Romon Carnegie: Nos fellows travaillent dans des domaines très variés. Par exemple, nous avons récemment sélectionné la neurobiologiste genevoise Caroline Kant, qui œuvre à la mise au point de nouveaux traitements contre les maladies rares à travers la fondation EspeRare, notamment en cherchant à encourager les entreprises pharmaceutiques à s’engager dans ce domaine. Autre lauréate récente: Sonja Betschart, cofondatrice de l’entreprise vaudoise WeRobotics, qui développe un réseau de soutien pour permettre aux pays en développement d’établir des expertises locales en matière de technologie, et ainsi de mieux répondre aux besoins prioritaires de leurs communautés.

Comment la Suisse est-elle positionnée aujourd’hui en matière d’entrepreneuriat social?

Romon Carnegie: La Suisse reste en retard par rapport aux pays voisins. Pendant longtemps, la pensée prédominante a consisté à dire qu’il n’existait pas de problèmes au niveau local, et que nous pouvions nous contenter d’envoyer de l’argent à des pays lointains. Cette vision ignore le caractère global de nombreux problèmes, par exemple en matière d’écologie. Mais nous remarquons aujourd’hui une prise de conscience de plus en plus marquée, que ce soit sur le thème du climat, de l’égalité ou de l’inclusion.

Les entrepreneurs sociaux suisses doivent par ailleurs souvent faire preuve de créativité par rapport à la structure légale de leur organisation, en jonglant entre le statut d’entreprise traditionnelle et d’organisme sans but lucratif. Bien qu’il existe quelques facilités éparses, les exemptions fiscales demeurent compliquées à obtenir dès lors que l’on génère des profits.

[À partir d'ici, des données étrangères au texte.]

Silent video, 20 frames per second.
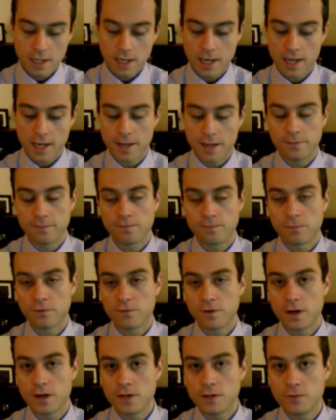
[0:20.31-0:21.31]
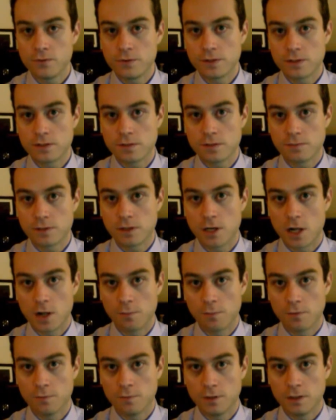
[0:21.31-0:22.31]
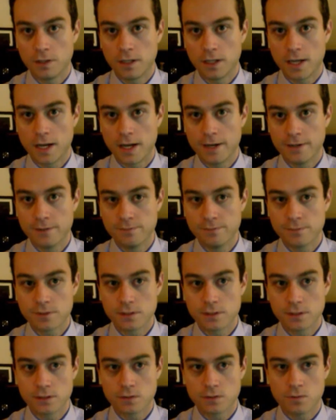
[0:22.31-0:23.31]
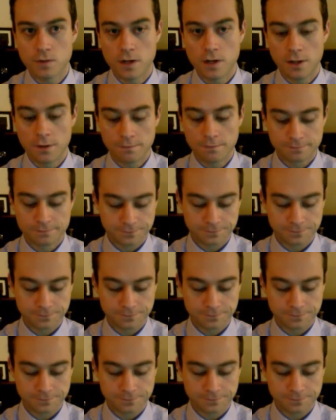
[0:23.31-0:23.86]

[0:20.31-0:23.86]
and provide you with some comparable items as well.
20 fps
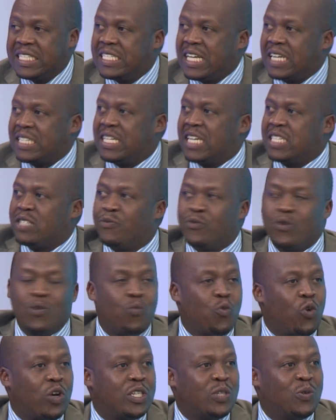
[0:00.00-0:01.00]
that just from
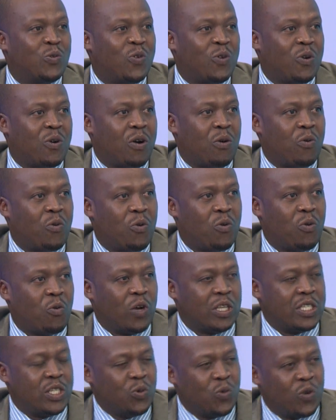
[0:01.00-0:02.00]
watching
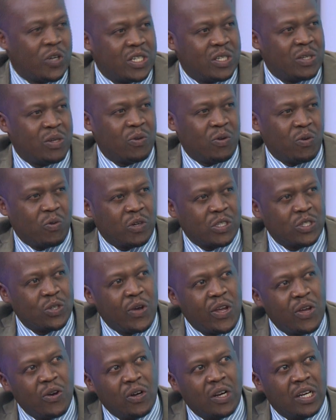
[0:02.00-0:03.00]
what he was
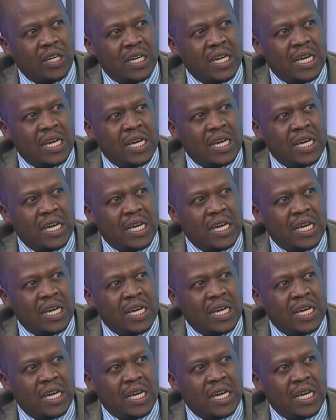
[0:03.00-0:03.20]
going on,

C’est pourquoi il faudrait faciliter la mise en place de statuts hybrides, à l’instar de ce qui se pratique aujourd’hui en France ou en Allemagne.


Informations

Biographie

Emilie Romon Carnegie, directrice d’Ashoka Suisse

Emilie Romon Carnegie est la directrice d’Ashoka en Suisse. Elle a auparavant travaillé pour le gouvernement suisse et l'OCDE à Paris, où elle a géré et développé le Réseau mondial des fondations œuvrant pour le développement (netFWD) et cofondé le Centre de l'OCDE sur la philanthropie. Elle est titulaire d'un master en management et politiques publiques et d'une licence en sciences politiques.